RECORDS SHOWN Start Marker
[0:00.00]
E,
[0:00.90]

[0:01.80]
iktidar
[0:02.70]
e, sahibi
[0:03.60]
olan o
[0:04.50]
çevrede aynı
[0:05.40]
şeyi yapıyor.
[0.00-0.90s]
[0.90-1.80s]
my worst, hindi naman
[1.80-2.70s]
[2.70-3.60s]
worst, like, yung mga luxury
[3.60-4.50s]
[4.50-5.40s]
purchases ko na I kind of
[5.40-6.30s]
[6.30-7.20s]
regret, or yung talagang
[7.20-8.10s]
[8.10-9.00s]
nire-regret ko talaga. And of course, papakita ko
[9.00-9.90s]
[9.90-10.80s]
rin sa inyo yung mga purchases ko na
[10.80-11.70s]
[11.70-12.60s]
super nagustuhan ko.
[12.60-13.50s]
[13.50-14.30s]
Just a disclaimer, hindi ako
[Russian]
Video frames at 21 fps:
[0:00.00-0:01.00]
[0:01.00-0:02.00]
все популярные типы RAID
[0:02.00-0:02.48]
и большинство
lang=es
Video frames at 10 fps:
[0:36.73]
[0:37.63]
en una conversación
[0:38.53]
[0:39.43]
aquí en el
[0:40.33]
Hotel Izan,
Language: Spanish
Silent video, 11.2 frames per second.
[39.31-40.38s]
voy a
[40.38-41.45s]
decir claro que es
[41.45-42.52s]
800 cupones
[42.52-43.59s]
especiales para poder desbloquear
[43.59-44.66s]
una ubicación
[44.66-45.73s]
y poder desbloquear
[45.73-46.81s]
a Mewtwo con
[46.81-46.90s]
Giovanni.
RECORDS SHOWN End Marker
* AIM OF THE EXERCISE *
Retype the entries shown above. Keep every word exactly as it is.

* TASK ANSWER *
[0:00.00]
E,
[0:00.90]

[0:01.80]
iktidar
[0:02.70]
e, sahibi
[0:03.60]
olan o
[0:04.50]
çevrede aynı
[0:05.40]
şeyi yapıyor.
[0.00-0.90s]
[0.90-1.80s]
my worst, hindi naman
[1.80-2.70s]
[2.70-3.60s]
worst, like, yung mga luxury
[3.60-4.50s]
[4.50-5.40s]
purchases ko na I kind of
[5.40-6.30s]
[6.30-7.20s]
regret, or yung talagang
[7.20-8.10s]
[8.10-9.00s]
nire-regret ko talaga. And of course, papakita ko
[9.00-9.90s]
[9.90-10.80s]
rin sa inyo yung mga purchases ko na
[10.80-11.70s]
[11.70-12.60s]
super nagustuhan ko.
[12.60-13.50s]
[13.50-14.30s]
Just a disclaimer, hindi ako
[Russian]
Video frames at 21 fps:
[0:00.00-0:01.00]
[0:01.00-0:02.00]
все популярные типы RAID
[0:02.00-0:02.48]
и большинство
lang=es
Video frames at 10 fps:
[0:36.73]
[0:37.63]
en una conversación
[0:38.53]
[0:39.43]
aquí en el
[0:40.33]
Hotel Izan,
Language: Spanish
Silent video, 11.2 frames per second.
[39.31-40.38s]
voy a
[40.38-41.45s]
decir claro que es
[41.45-42.52s]
800 cupones
[42.52-43.59s]
especiales para poder desbloquear
[43.59-44.66s]
una ubicación
[44.66-45.73s]
y poder desbloquear
[45.73-46.81s]
a Mewtwo con
[46.81-46.90s]
Giovanni.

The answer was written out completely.